My confidence was at an all time low during that time. I must say I'm a LOT happier now that I'm forced to get out of the house and interact with the world. I do miss it sometimes though.

----------


## Otherside

Writing, playing video games, watching movies/TV, listening to music...

I can't really say I do much or that that sounds exciting. =(

I mean, I do get out more than I used to.

----------


## SmileyFace

I get out more than I used to. I try to do it every day unless I'm super tired or something. 

Before, I'd do Web and graphic design... browse various forums, including Harry Potter lol. Listen to music, downloaded a bunch. Youtube. Stuff my face with food, overeating. Depressed about life.

Part of it was that I wasn't allowed to go out as much, but somehow I got so used to the stupid rule of not going out, I just became so used to being home and it was annoying when parents tried to take me somewhere with them...even to stores I liked. I guess I preferred to go by myself anyway...anywhere without them. But idk.... I remember turning down hangout invites from friends as well.

----------


## Air Caterpillar

If I'm not at work, you can find me at home asleep mostly! Lots of sleep, computer (Reddit 99% of the time), Candy Crush, cleaning, cooking. That's a lot of C's! Sometimes I'll play piano, do my makeup (did that today)... That's about it. I don't mind it really.

----------


## Koalafan

> I get out more than I used to. I try to do it every day unless I'm super tired or something. 
> 
> Before, *I'd do Web and graphic design*... browse various forums, including Harry Potter lol. Listen to music, downloaded a bunch. Youtube. Stuff my face with food, overeating. Depressed about life.
> 
> Part of it was that I wasn't allowed to go out as much, but somehow I got so used to the stupid rule of not going out, I just became so used to being home and it was annoying when parents tried to take me somewhere with them...even to stores I liked. I guess I preferred to go by myself anyway...anywhere without them. But idk.... I remember turning down hangout invites from friends as well.

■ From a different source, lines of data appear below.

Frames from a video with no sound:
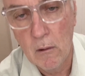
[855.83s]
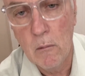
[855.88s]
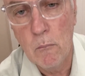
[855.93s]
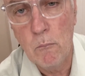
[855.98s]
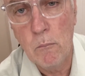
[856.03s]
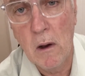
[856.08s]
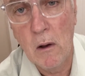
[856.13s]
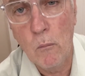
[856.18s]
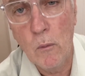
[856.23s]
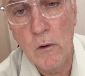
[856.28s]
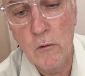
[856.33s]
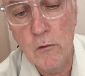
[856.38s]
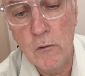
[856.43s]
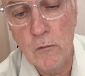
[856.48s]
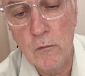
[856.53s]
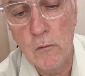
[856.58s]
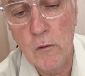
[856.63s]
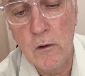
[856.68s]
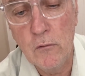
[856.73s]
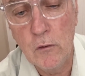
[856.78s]
but when you
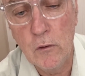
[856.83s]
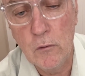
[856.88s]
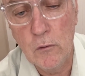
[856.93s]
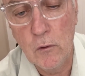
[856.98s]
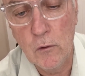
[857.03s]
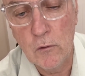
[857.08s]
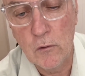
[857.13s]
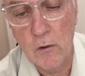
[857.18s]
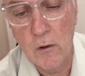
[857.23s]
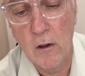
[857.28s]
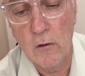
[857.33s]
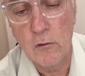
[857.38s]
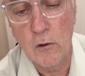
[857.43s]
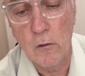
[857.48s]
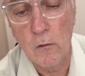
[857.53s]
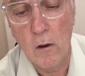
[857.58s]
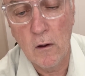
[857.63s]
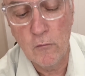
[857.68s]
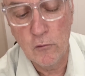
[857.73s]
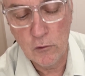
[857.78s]
need to use it, it's a
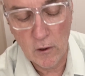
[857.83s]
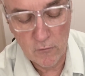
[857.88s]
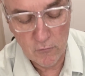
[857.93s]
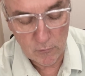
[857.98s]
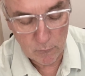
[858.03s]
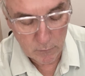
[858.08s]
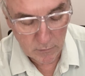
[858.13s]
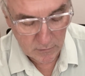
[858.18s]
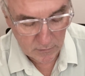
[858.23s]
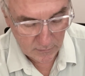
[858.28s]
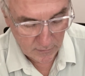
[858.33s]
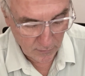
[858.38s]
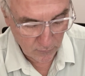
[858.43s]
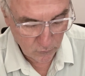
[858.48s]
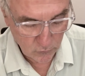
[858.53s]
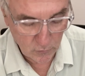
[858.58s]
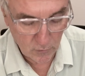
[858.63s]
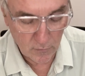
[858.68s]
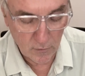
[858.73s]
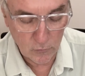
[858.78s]
life-saving bit of kit.
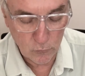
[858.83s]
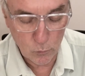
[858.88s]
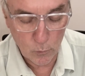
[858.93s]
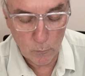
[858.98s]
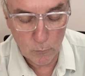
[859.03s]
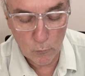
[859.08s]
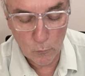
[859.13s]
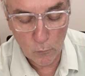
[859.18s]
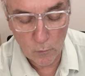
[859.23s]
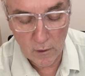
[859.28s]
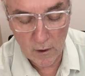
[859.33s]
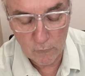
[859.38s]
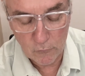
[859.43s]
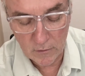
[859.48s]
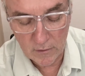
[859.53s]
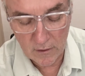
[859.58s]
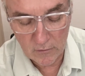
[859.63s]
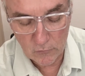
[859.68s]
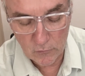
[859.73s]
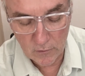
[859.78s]
So that's why we all have to
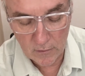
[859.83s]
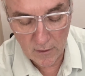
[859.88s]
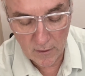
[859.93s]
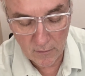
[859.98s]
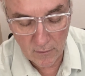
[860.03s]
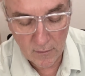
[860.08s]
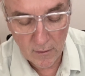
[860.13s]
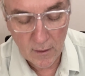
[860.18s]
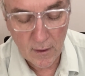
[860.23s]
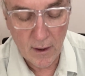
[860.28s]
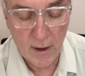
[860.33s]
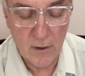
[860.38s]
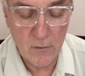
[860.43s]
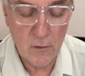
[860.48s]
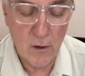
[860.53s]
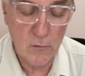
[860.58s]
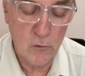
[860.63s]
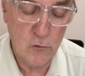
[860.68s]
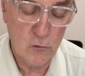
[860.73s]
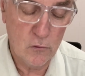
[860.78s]
get together and
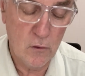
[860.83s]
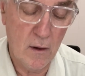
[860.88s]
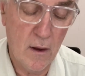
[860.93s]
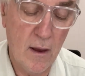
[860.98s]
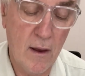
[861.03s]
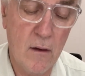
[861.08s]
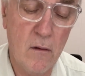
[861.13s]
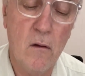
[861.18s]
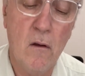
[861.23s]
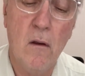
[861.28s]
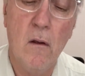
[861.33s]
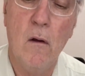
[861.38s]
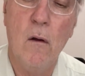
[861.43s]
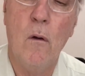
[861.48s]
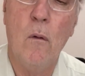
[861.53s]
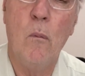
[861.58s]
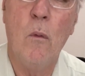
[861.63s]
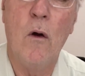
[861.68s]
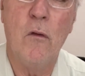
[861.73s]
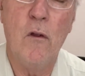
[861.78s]
understand
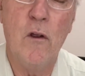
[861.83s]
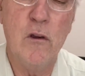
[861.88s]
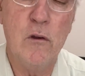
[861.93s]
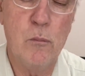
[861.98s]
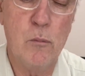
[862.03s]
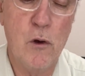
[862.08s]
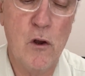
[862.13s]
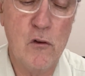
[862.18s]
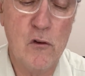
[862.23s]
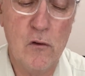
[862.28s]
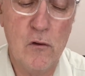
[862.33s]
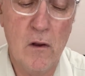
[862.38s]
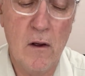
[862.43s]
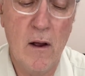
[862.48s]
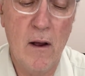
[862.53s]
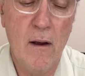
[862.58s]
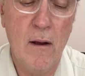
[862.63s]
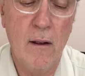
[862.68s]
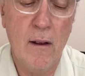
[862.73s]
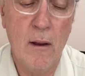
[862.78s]
what these pressures
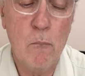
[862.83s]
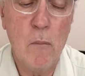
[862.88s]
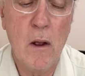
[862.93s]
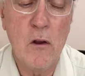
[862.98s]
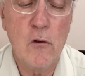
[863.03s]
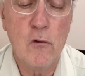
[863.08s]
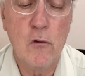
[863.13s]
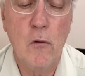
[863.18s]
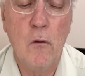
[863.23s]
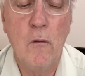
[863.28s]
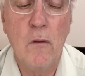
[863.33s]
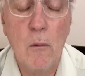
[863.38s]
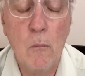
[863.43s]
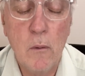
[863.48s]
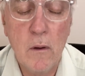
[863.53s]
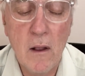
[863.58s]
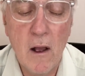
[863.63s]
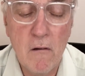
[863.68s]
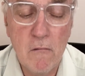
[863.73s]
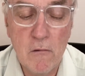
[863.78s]
are and make sure that
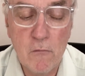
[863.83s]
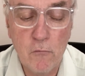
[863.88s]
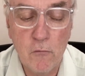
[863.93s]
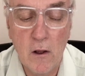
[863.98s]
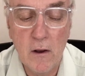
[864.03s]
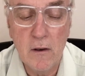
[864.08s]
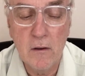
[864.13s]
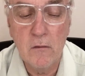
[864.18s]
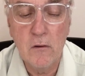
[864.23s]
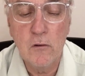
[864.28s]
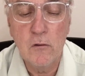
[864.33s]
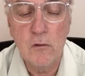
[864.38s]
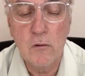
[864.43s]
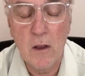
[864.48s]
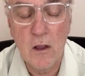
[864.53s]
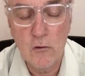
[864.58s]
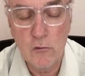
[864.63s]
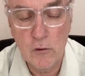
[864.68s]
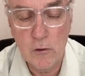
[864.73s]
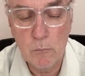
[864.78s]
we are inflating this
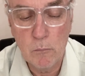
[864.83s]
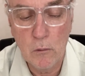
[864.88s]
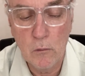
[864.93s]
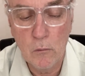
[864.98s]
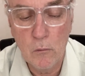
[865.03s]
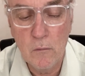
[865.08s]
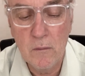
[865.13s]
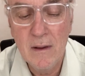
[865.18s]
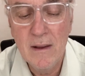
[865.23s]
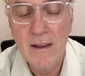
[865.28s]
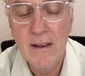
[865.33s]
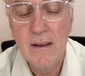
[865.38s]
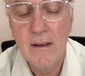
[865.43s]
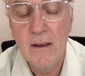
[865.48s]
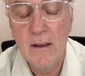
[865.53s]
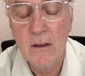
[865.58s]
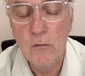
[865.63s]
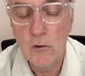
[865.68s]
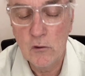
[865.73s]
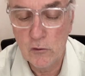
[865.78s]
gastric balloon
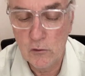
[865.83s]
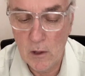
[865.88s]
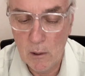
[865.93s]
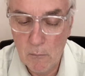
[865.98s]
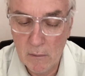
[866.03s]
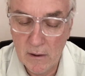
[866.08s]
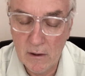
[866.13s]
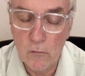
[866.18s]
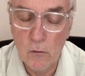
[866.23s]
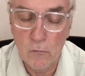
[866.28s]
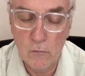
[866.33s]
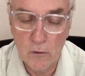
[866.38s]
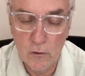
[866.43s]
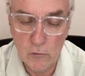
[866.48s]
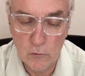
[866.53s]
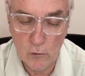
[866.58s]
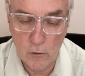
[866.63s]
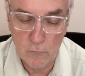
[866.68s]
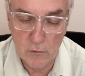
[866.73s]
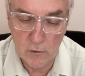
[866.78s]
in the stomach and not the
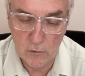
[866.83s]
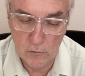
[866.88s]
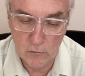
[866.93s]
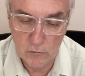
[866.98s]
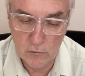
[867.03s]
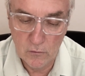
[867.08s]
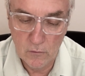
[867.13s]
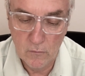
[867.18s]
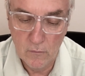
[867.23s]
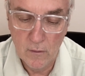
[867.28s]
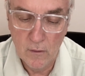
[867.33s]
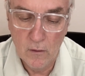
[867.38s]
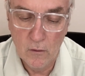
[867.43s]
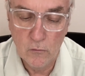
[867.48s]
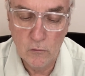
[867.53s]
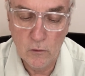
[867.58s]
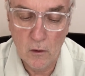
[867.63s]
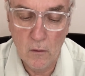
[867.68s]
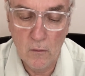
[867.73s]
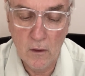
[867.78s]
esophagus.
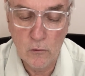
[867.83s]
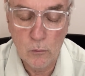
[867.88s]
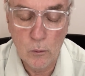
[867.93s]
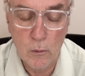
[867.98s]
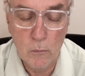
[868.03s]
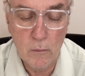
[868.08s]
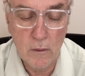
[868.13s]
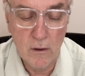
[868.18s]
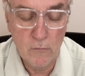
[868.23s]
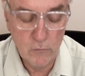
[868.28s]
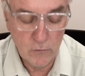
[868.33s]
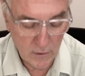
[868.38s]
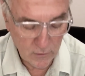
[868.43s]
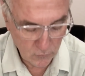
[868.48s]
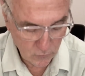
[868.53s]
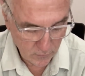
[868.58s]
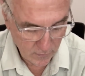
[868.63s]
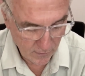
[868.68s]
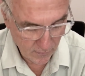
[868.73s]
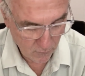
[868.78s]
So that's why we have to get
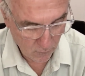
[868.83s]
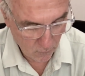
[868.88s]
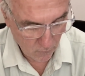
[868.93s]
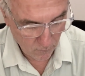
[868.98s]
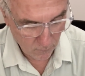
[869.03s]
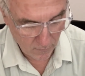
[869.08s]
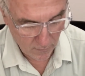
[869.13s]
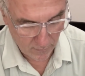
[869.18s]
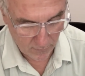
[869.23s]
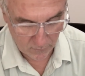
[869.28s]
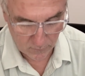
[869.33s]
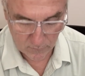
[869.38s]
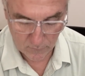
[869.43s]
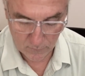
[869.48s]
together on that.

I'm learning graphic/web design right now myself! Finding it quite a bit of fun/infuriating!  ::

----------


## Heelsbythebridge

Heavy thinking, radio, eat, sleep, talk to people (text, phone, online).

----------


## Keddy

Play with my dogs and cat, hang around with my boyfriend, sleep, go on YouTube and the internet in general, play video games by myself or with my boyfriend, talk to people online, watch TV, drink, eat junk food, walk the dogs, cook, clean, organize, skateboard, play PC games, listen to music, draw, take pictures, play with Photoshop, write, shoot hoops in the driveway, read, watch movies, cuddle with my boyfriend, do laundry, shower of course LOL.

----------


## Misssy

Well I think most of the people responding here are not shut-ins. Meaning that they really can not leave their home. 

I am not a shut in but I spend most of my time on my computer, listening to music or eating, making messes and then trying to clean up my messes.

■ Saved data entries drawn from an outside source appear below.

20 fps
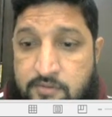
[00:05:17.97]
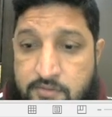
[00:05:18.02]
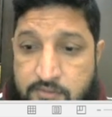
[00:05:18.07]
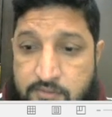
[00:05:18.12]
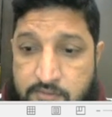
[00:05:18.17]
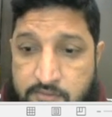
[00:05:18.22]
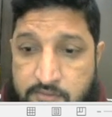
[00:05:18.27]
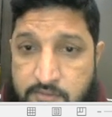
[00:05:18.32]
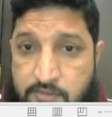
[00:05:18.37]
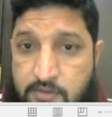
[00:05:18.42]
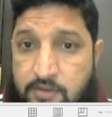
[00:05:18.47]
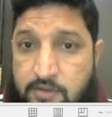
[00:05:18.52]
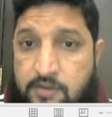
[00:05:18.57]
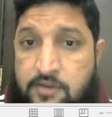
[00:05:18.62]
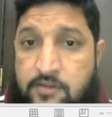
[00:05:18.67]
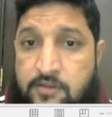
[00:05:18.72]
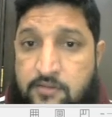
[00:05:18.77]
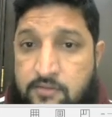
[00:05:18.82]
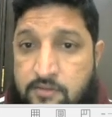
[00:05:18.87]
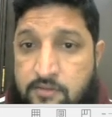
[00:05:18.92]
and
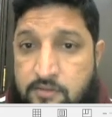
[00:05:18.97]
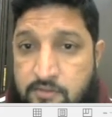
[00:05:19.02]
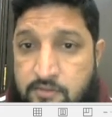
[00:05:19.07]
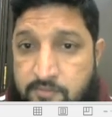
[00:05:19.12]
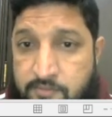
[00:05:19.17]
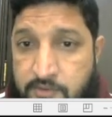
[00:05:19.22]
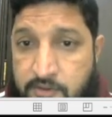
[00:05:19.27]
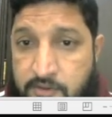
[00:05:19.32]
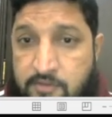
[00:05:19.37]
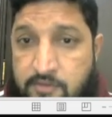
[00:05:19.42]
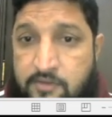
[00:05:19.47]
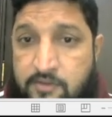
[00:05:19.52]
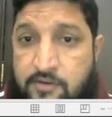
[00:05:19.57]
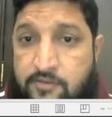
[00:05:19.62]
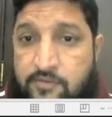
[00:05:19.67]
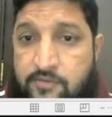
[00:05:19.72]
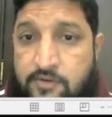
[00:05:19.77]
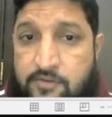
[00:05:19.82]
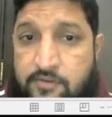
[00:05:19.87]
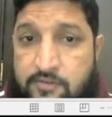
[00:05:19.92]
again this particular
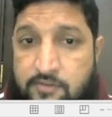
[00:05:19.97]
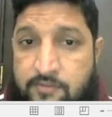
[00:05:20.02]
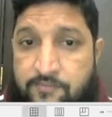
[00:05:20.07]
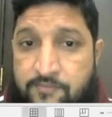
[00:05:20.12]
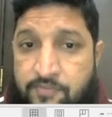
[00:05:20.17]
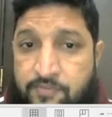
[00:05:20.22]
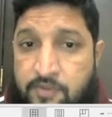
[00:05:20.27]
reference.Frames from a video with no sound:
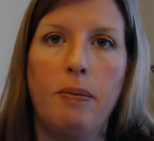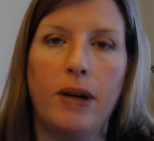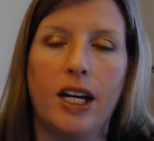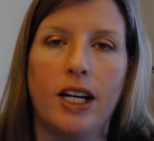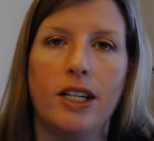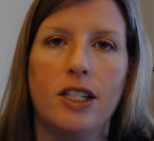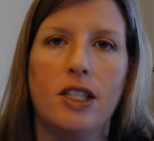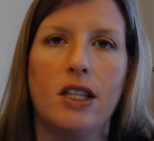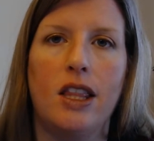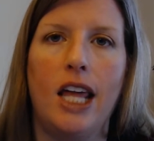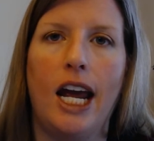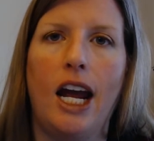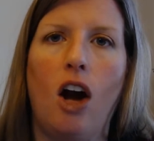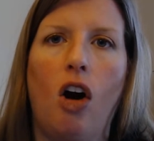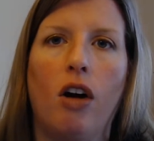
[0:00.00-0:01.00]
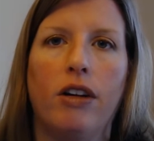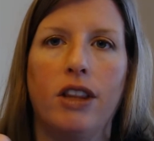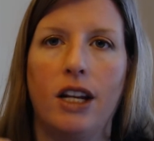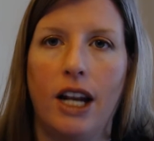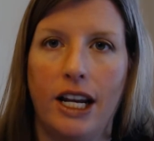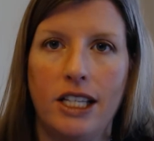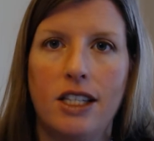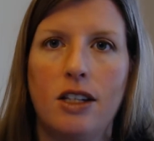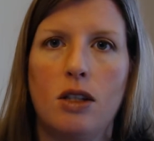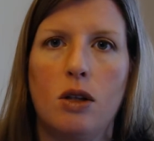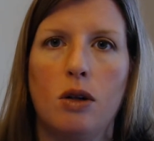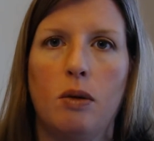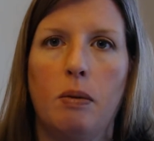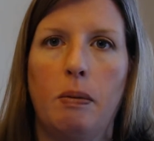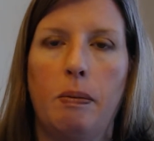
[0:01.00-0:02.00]
Because they are the nicest
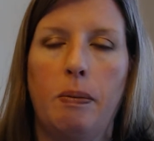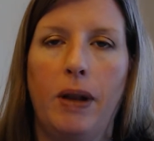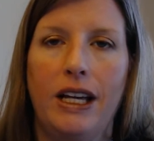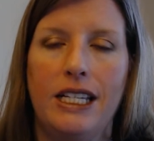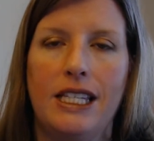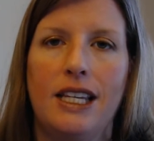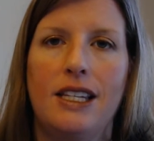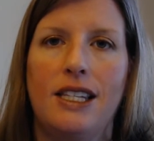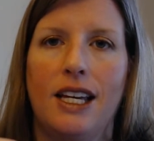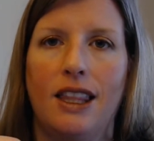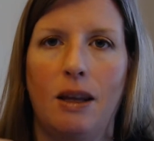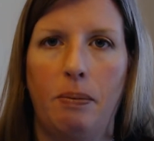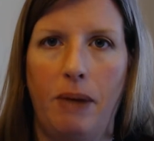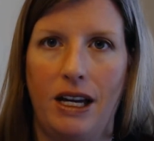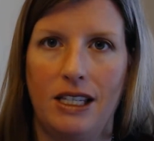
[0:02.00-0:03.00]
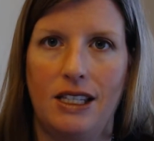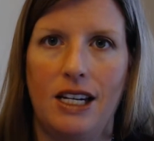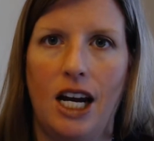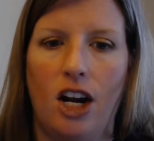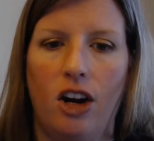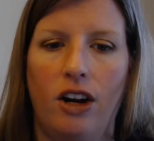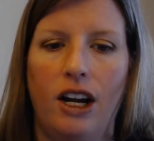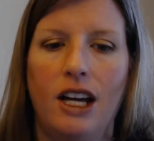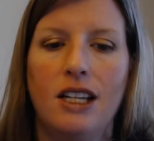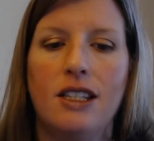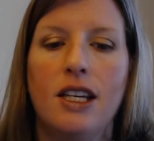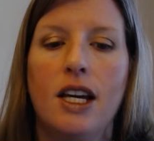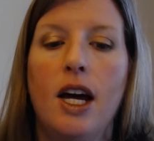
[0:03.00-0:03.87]
places in the best areas.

Last few weeks been feeling particularly lonely. Spend my time thinking about my life and how it could possibly be "fixed" and kind of just feeling some kind of down-on-myself anguish knowing that my life isn't going to get better.

----------


## SmileyFace

> I'm learning graphic/web design right now myself! Finding it quite a bit of fun/infuriating!



Oh boy, it can really make someone bipolar (not uh... in a serious way, that is). I know it did for me... lol. I hope it's going well  ::):  yay for HTML!

----------


## Monowheat

I'm not a shut-in but live out in the countryside and don't drive (I need to get around to that). There's only 2 buses that come by so I either have to get up early or be stuck out here. On my days off work I generally don't bother with the getting up early thing.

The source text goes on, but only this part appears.